Essentially, I’ve treated the snap peas like a fresh fruit to puree and add to an ice cream base. Only, without leaving any chunks or bits in the eventual ice cream. I contemplated studding the ice cream with whole peas throughout, but I don’t much like the texture of frozen peas, and the smooth texture sounded like a better challenge. In the end, the ice cream really does taste of sugarsnap peas, and it isn’t too sweet thanks to not adding as much sugar to the recipe. The lemon, mint and basil are familiar flavors to accompany this fresh taste of spring with. My only complaint is that the ice cream didn’t turn out too green in the end. I suppose you could always create a sundae, adding fresh sugarsnap peas and their pods as a topping to give it some bright color in addition.
Sugarsnap Pea Ice Cream with Mint & Basil
(makes about 1 quart)
5 egg yolks
1/2 cup sugar
1 cup heavy cream
1 1/2 cups whole milk
1/4 lb whole sugarsnap peas
1/2 cup packed fresh mint leaves
1/2 cup packed basil leaves
1 tablespoon fresh lime or lemon juice
Heat the milk, cream and fresh herbs in a medium-sized pot over low heat. Once it just begins to give off steam and bubble a tiny bit around the edges, remove from heat and cover. Let sit 30 minutes to steep.

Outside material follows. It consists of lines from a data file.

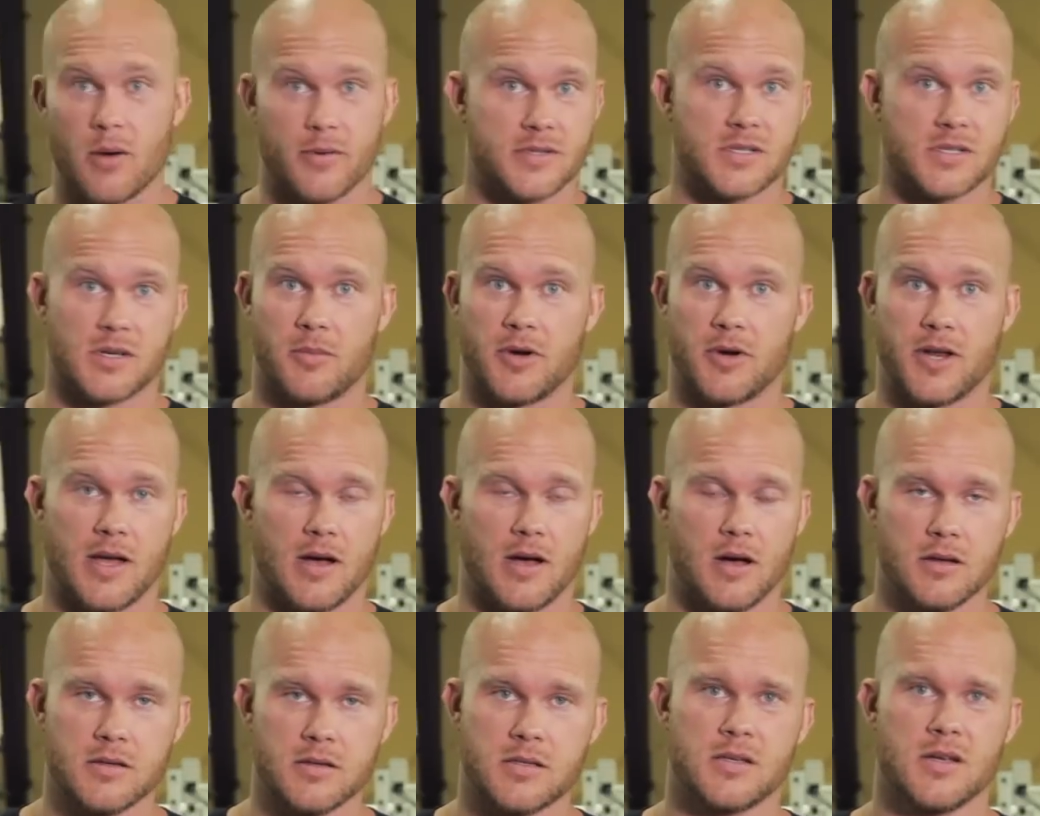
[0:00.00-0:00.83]
with somebody
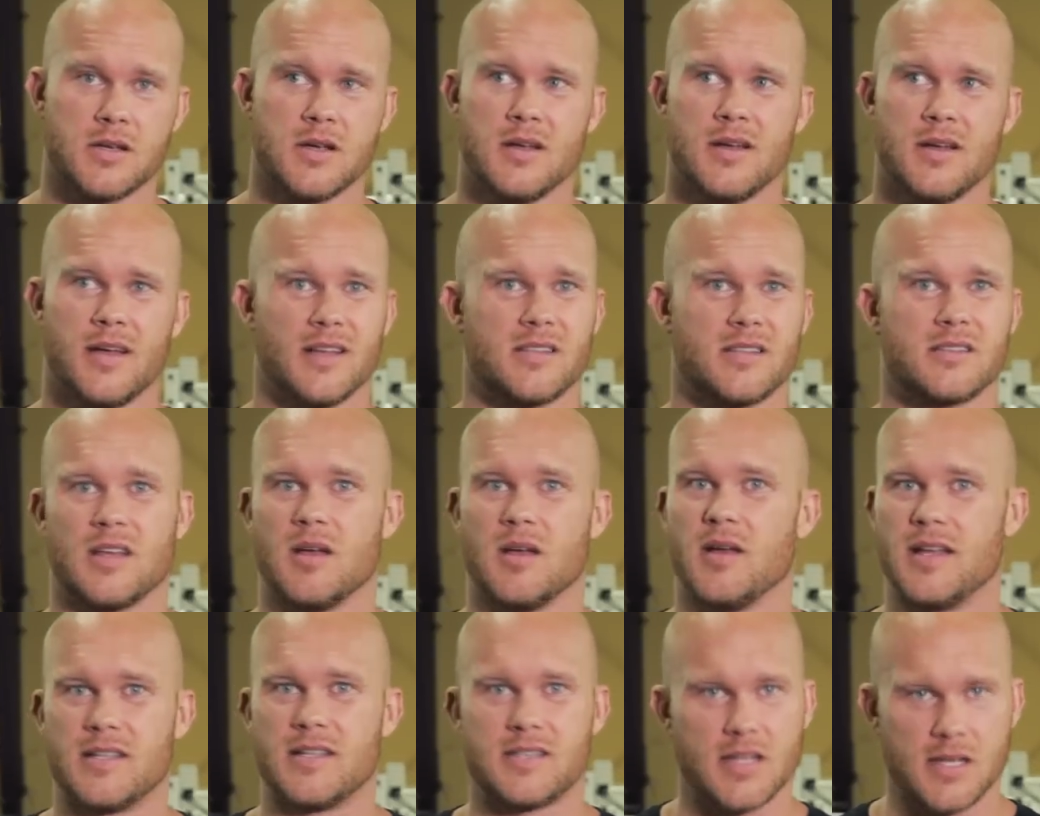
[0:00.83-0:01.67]
else,
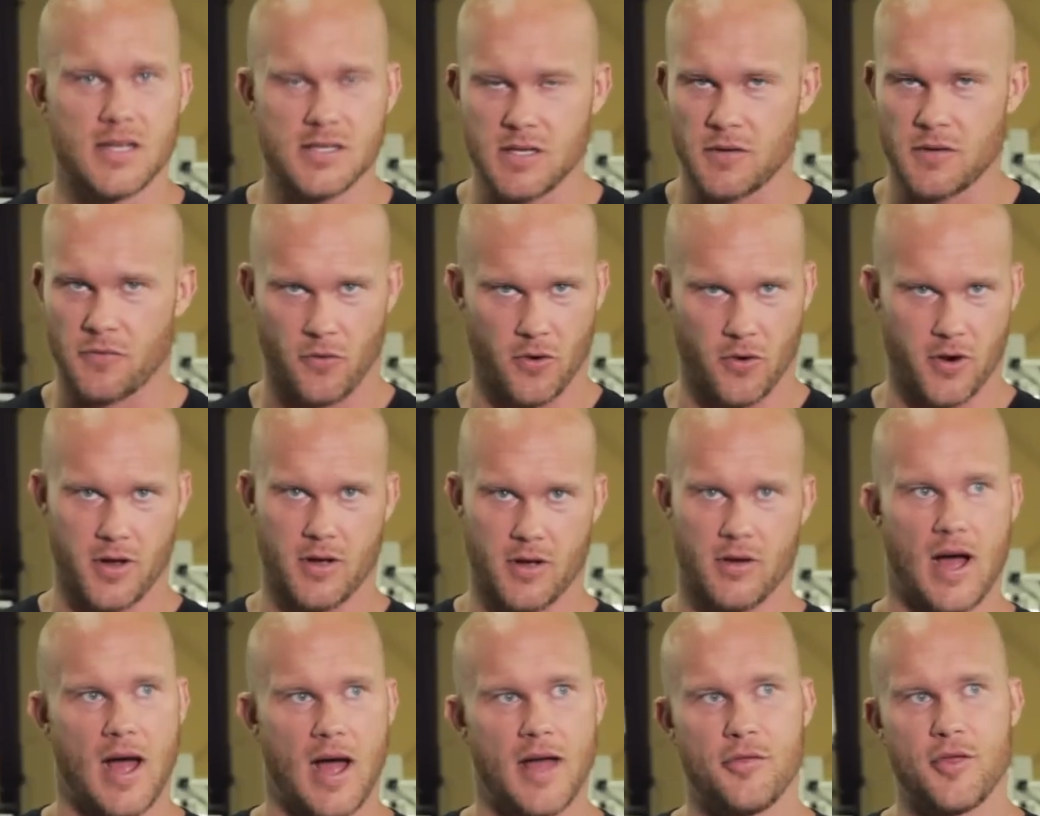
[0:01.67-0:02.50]
it's easy for you.
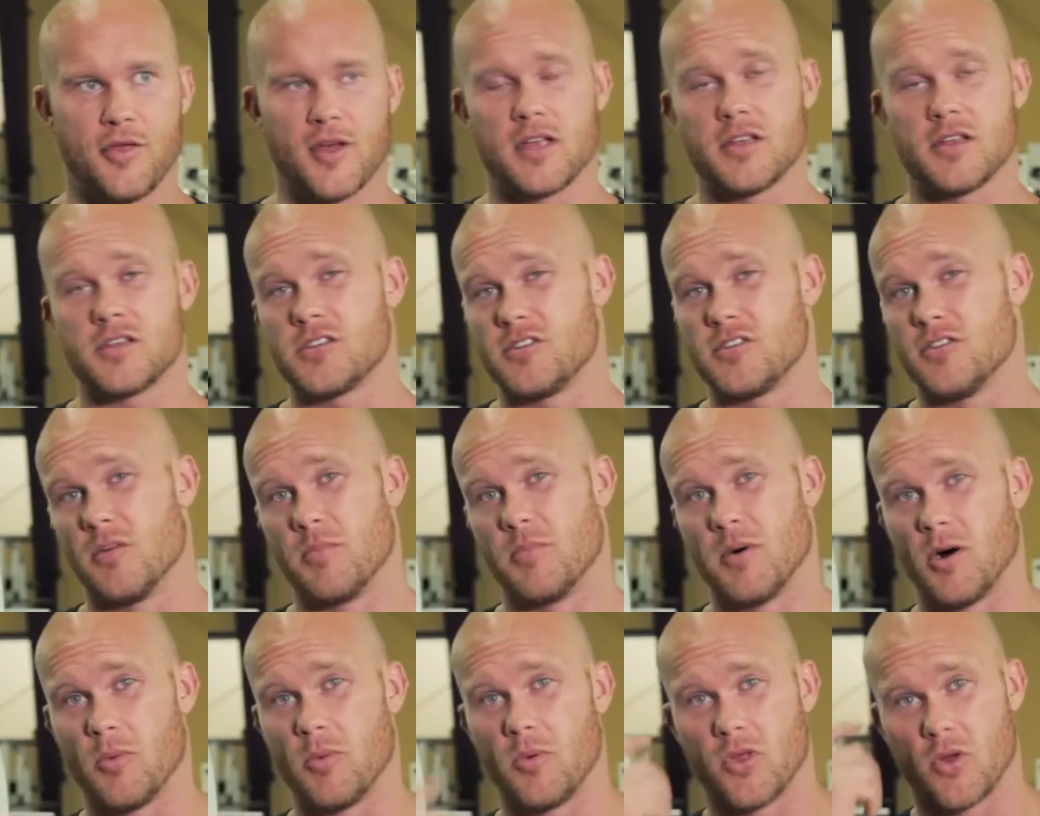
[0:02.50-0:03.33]
I think you should do a
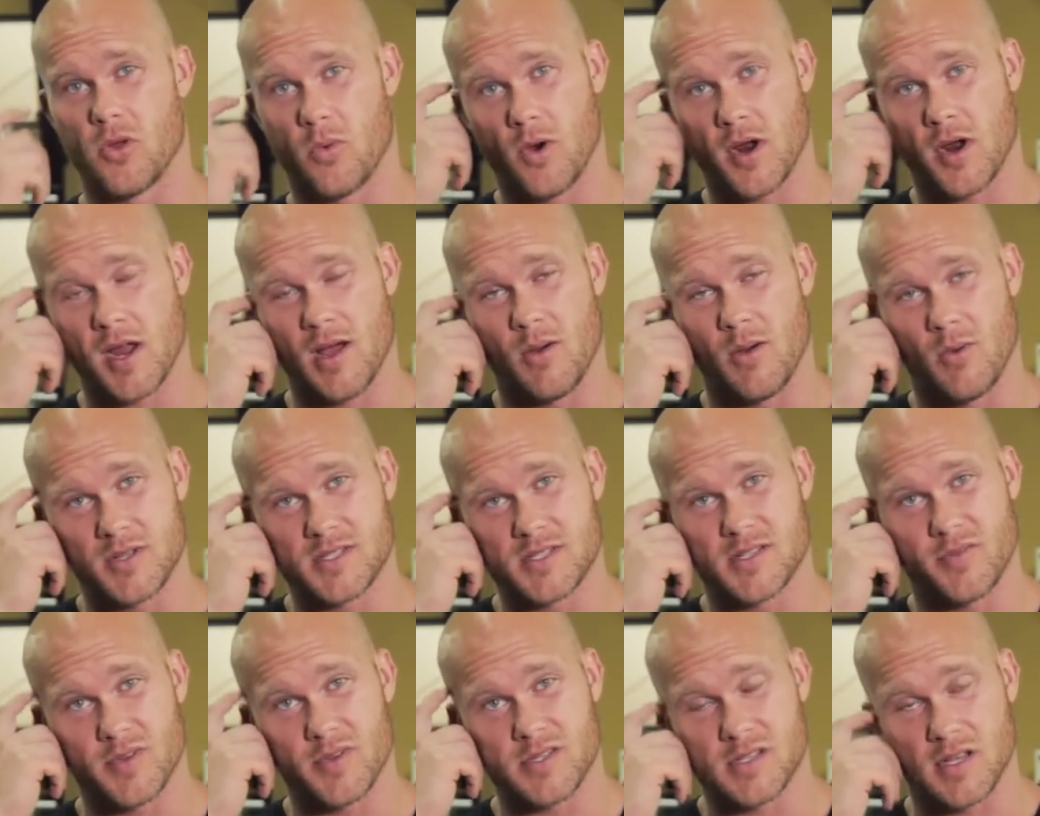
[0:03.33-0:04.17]
ball builder workout once
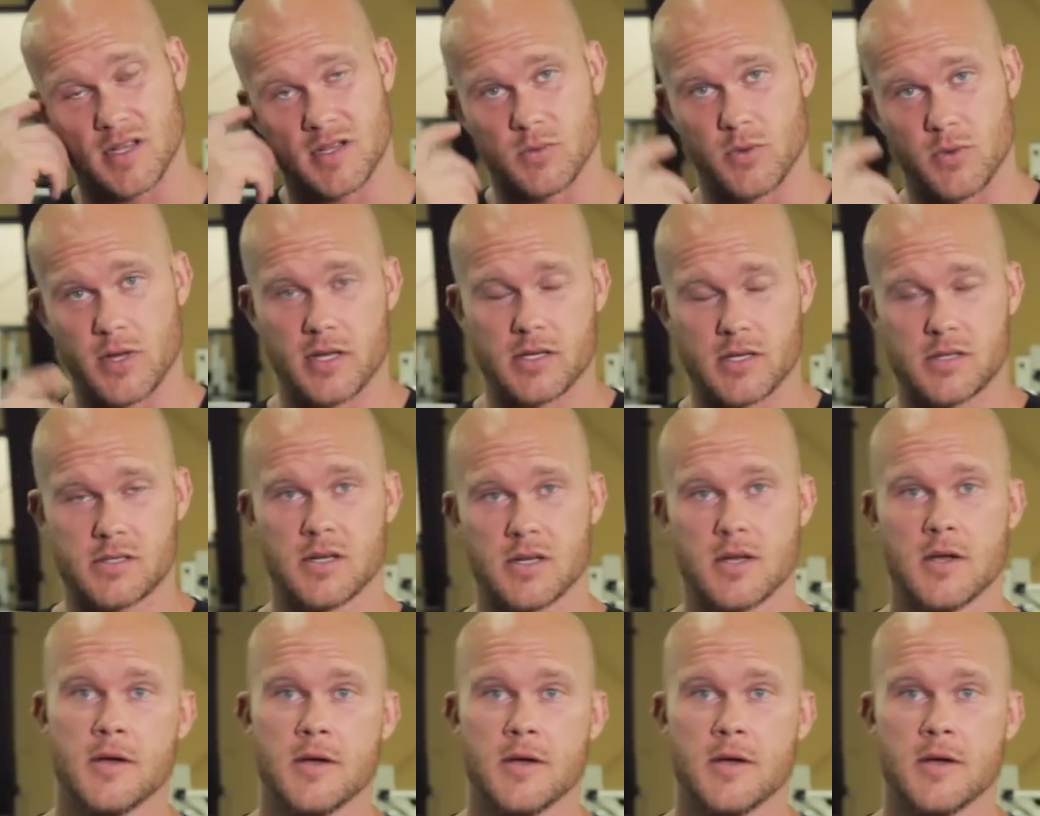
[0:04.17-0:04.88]
every 6 weeks.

Prepare an ice bath and bring a pot of water to a boil. Submerge the snap peas for 1-2 minutes, then remove with a strainer and transfer directly to the ice bath. Let sit until completely cool, then strain and dry thoroughly.
Whisk the egg yolks and sugar in a mixing bowl. Transfer to a blender or food processor, along with the peas. Pulse several times, stopping to scrape down the sides as necessary, until completely smooth and no green bits are evident.

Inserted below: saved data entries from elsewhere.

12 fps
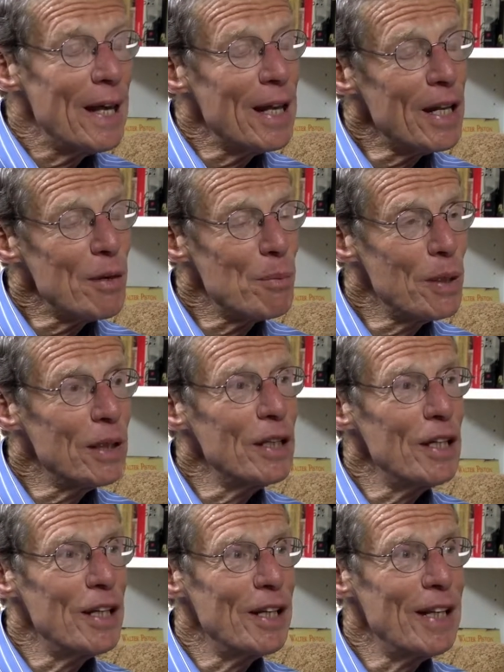
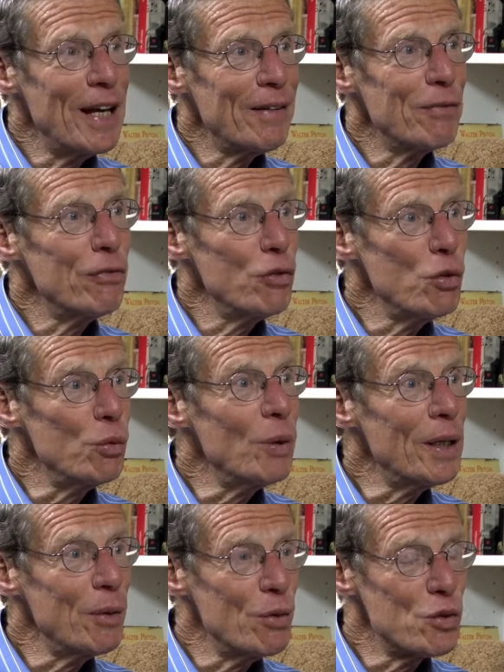inability to get food
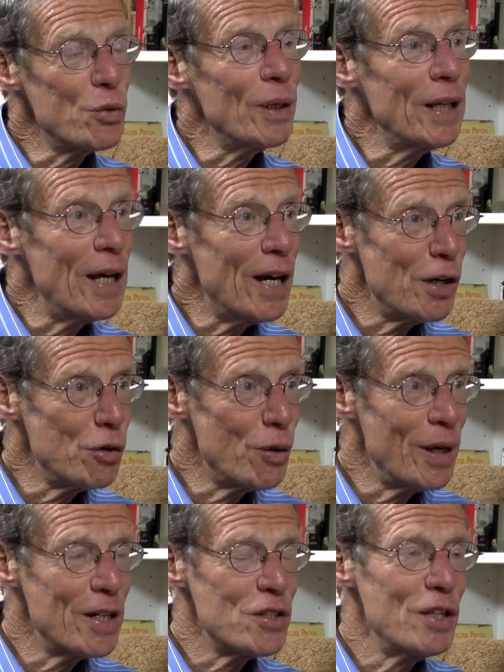when he was really
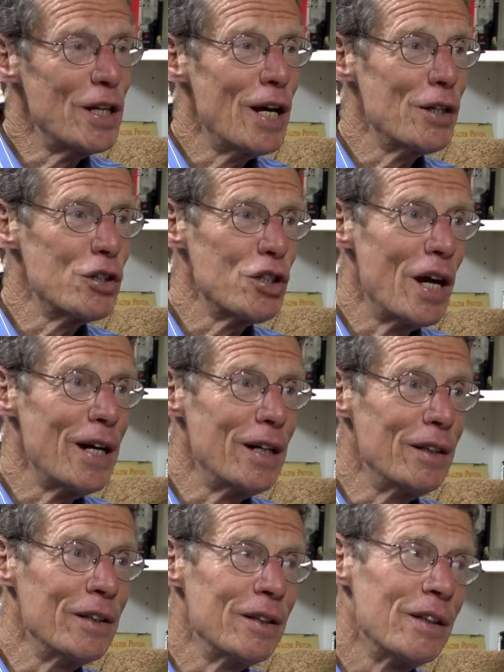hungry as a young
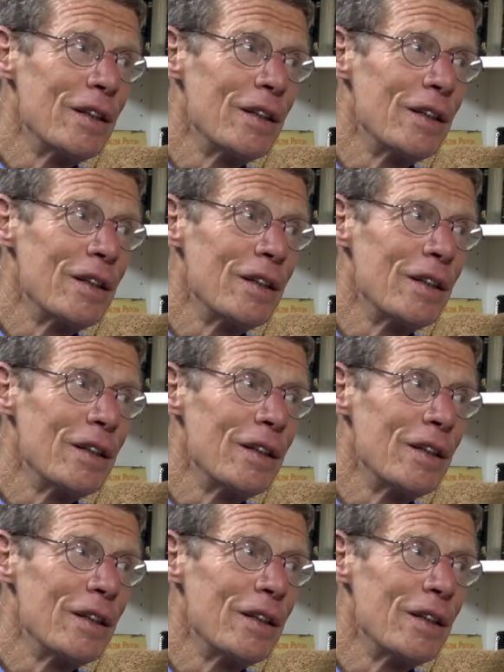child.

Return the fresh herb mixture just to a scalding-hot temperature and remove from heat again. While whisking the yolk-pea-sugar mixture, add a small spoonful of the hot milk mixture. Add another, while whisking, and another, and another, until about one cup of the milk mixture has been incorporated. Transfer all the yolk mixture to the saucepan with the milk mixture. Heat over low heat, stirring occasionally, until mixture is thick enough to coat the back of a spoon (about 8 minutes). Use a mesh strainer or colander to strain the mixture over a mixing bowl. Let it take as much time as it needs to strain through, and capture the fresh herbs and any remaining bits of peas. Seal in a plastic container and chill at least 6 hours, or overnight. Transfer to an ice cream maker and churn following the machine’s directions. During the last few minutes of churning, add the fresh citrus juice. Seal again and freeze for 30 minutes to “ripen” the ice cream before serving.

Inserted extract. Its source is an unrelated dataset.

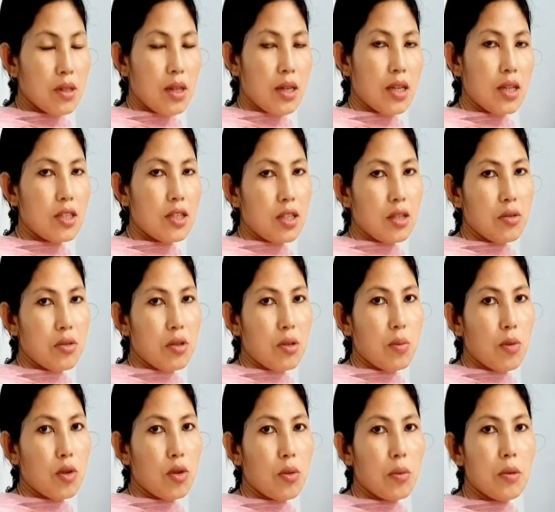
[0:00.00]
asexual
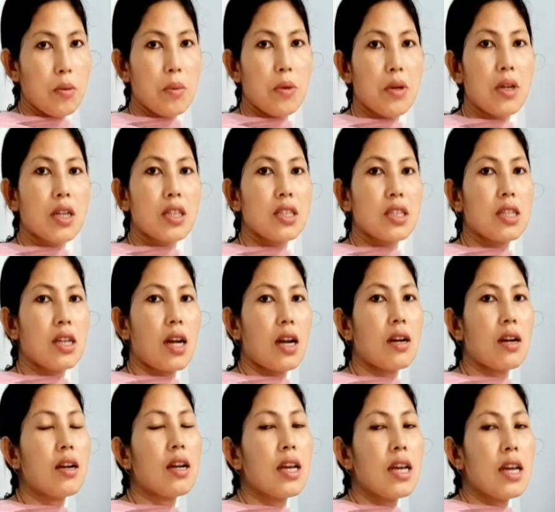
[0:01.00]
mode of reproduction are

(for 1 quart, or about 6-8 servings)
5 egg yolks (at $4/dozen): $1.00
1/4 lb sugarsnap peas (at $4/lb): $1.00
1 cup heavy cream: $2.00
1 1/2 cups whole milk: $1.50
1/2 cup sugar: $0.25
1 bunch fresh mint: $2.00
1 bunch fresh basil (from windowsill plant): $1.00
1 tablespoon fresh lime juice: $0.10
Seven brownie points: Adding a fresh vegetable to an ice cream flavor must be better for your health than a rich caramel, right? While this is true, and while the sugarsnap peas do contribute some Vitamin K to your diet, this is still a sweet, creamy, calorie and cholesterol-ridden dessert. Other benefits to your diet would include calcium, from all that dairy, and not an insignificant amount of protein from that, the eggs, and the peas.
Eight maple leaves: It’s really easy to make an all-natural, all local ingredient-based ice cream thanks to all the great dairy and eggs this region produces. Those are the main ingredients, and seasonal vegetables and herbs such as snap peas and mint for flavor are easy to find at springtime locally, too.